**Recorded data:**
#####
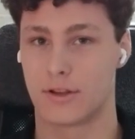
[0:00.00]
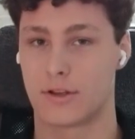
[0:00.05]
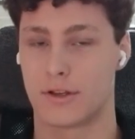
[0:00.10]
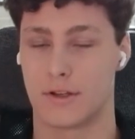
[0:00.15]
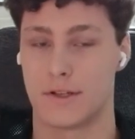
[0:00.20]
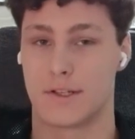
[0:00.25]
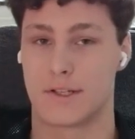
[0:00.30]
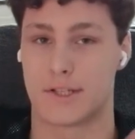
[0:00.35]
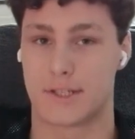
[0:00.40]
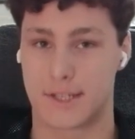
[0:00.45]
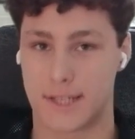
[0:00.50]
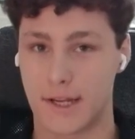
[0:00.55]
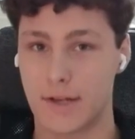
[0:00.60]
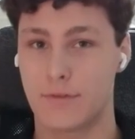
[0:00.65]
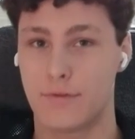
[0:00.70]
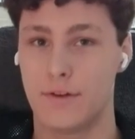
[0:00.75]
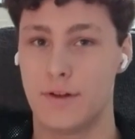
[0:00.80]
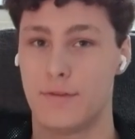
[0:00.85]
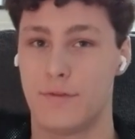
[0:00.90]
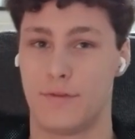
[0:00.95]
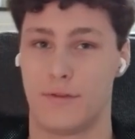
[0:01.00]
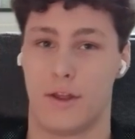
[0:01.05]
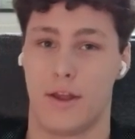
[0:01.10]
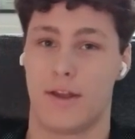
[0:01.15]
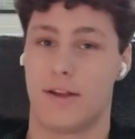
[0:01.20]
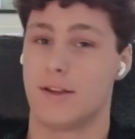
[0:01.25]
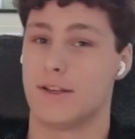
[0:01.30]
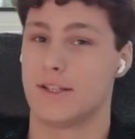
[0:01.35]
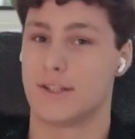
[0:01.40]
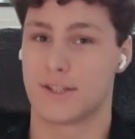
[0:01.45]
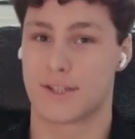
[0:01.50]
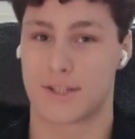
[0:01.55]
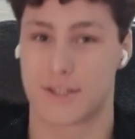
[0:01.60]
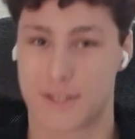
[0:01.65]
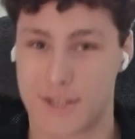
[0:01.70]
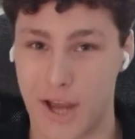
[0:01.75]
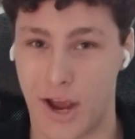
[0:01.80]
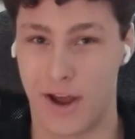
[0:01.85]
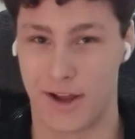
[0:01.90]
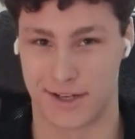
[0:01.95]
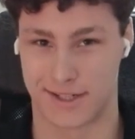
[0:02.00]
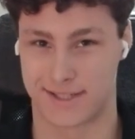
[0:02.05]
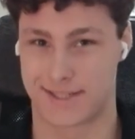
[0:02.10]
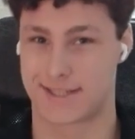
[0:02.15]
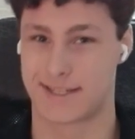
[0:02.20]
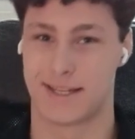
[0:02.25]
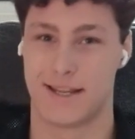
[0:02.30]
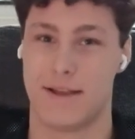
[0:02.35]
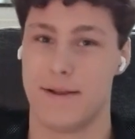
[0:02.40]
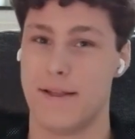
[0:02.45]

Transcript: because stick drift sucks.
#####
**Task to complete:** In your copy, include no pictures, but reproduce all records exactly.

**Solution below:**
[0:00.00]
[0:00.05]
[0:00.10]
[0:00.15]
[0:00.20]
[0:00.25]
[0:00.30]
[0:00.35]
[0:00.40]
[0:00.45]
[0:00.50]
[0:00.55]
[0:00.60]
[0:00.65]
[0:00.70]
[0:00.75]
[0:00.80]
[0:00.85]
[0:00.90]
[0:00.95]
[0:01.00]
[0:01.05]
[0:01.10]
[0:01.15]
[0:01.20]
[0:01.25]
[0:01.30]
[0:01.35]
[0:01.40]
[0:01.45]
[0:01.50]
[0:01.55]
[0:01.60]
[0:01.65]
[0:01.70]
[0:01.75]
[0:01.80]
[0:01.85]
[0:01.90]
[0:01.95]
[0:02.00]
[0:02.05]
[0:02.10]
[0:02.15]
[0:02.20]
[0:02.25]
[0:02.30]
[0:02.35]
[0:02.40]
[0:02.45]

Transcript: because stick drift sucks.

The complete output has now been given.